Critical Accounting Estimates
The preparation of our financial condition and results of operations requires us to make judgments and estimates that may have a significant impact upon our financial results. We believe that, of our significant accounting policies, revenue recognition requires estimates and assumptions that require complex, subjective judgments by management, which can materially impact reported results. Actual results may differ from these estimates under different assumptions or conditions.
There were no material changes to our critical accounting policies and estimates compared to the critical accounting policies and estimates described in "Management's Discussion and Analysis of Financial Condition and Results of Operations" in the Form 10-K for the fiscal year ended September 30, 2025.
Recent Accounting Pronouncements
The anticipated impact of recent accounting pronouncements is discussed in Note 1 to the accompanying Notes to Consolidated Financial Statements of this Quarterly Report on Form 10-Q.
Impact of Macroeconomic Conditions
Our overall performance depends in part on worldwide economic and geopolitical conditions and their impacts on customer behavior. Uncertain economic conditions, including inflation, tariffs and other duties, risks related to global supply chain shortages that may impact sourcing of components used within our products, higher interest rates, slower growth, fluctuations in foreign exchange rates, and other changes in economic conditions, may adversely affect our results of operations
and financial performance. For further discussion of the potential impacts of recent macroeconomic events on our business, financial condition, and operating results, see Part I, Item 1A, "Risk Factors" of our Annual Report on Form 10-K for the fiscal year ended September 30, 2025.
Results of Operations
The following discussion and analysis should be read in conjunction with our consolidated financial statements, related notes and risk factors included elsewhere in this Quarterly Report on Form 10-Q.

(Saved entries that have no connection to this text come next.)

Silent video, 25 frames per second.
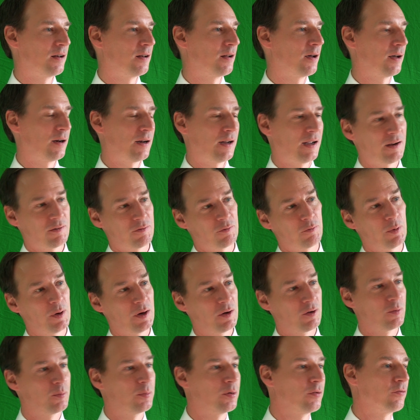not have
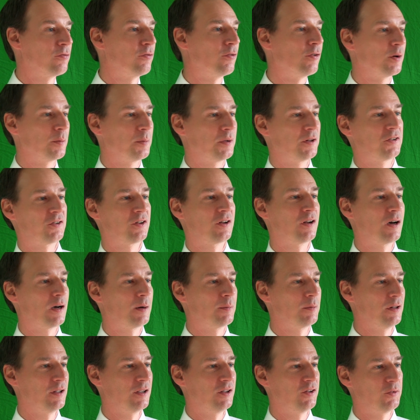weird performance
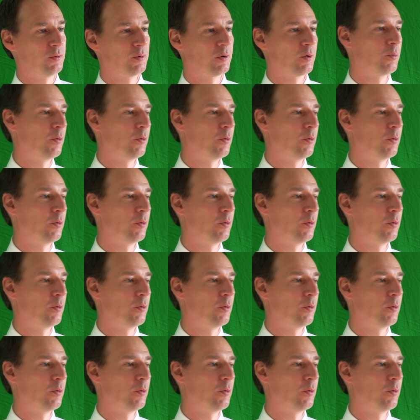anomalies where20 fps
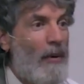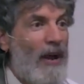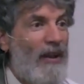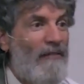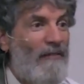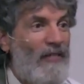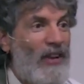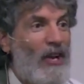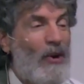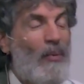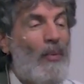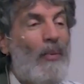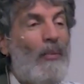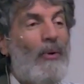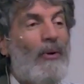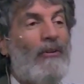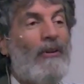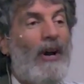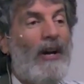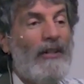by fear. When
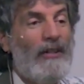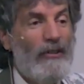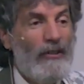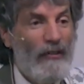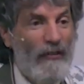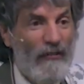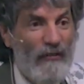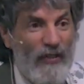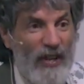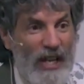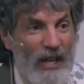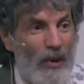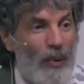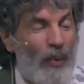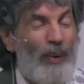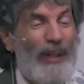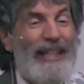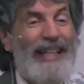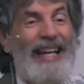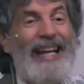we're under fear,
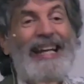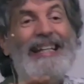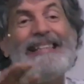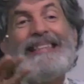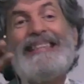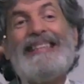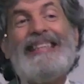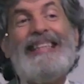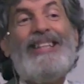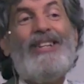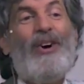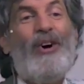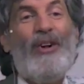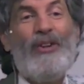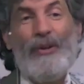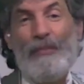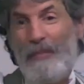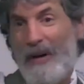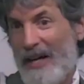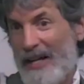we can't see all
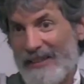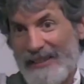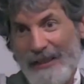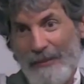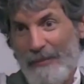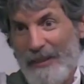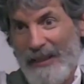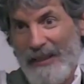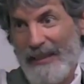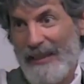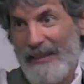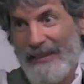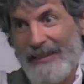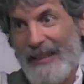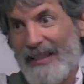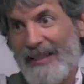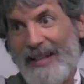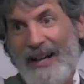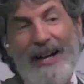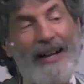the possibilities
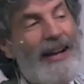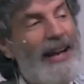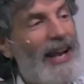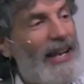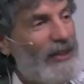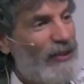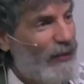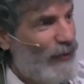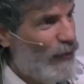that God has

| | | | | | | | | | | | | | |
| | | Three Months Ended December 31, |
| | | 2025 | | 2024 |
| | | (in thousands, except percentages) |
| Net revenues | | | | |
| Products | | $ | 410,283 | | | $ | 368,497 | |
| Services | | 412,182 | | | 397,992 | |
| Total | | $ | 822,465 | | | $ | 766,489 | |
| Percentage of net revenues | | | | |
| Products | | 49.9 | % | | 48.1 | % |
| Services | | 50.1 | | | 51.9 | |
| Total | | 100.0 | % | | 100.0 | % |
Net Product Revenues. Net product revenues increased $41.8 million, or 11.3% for the three months ended December 31, 2025, from the comparable period in the prior year. The increase in net product revenues was due to an increase in revenues associated with systems of $58.6 million, partially offset by a decrease in revenues associated with software of $16.9 million.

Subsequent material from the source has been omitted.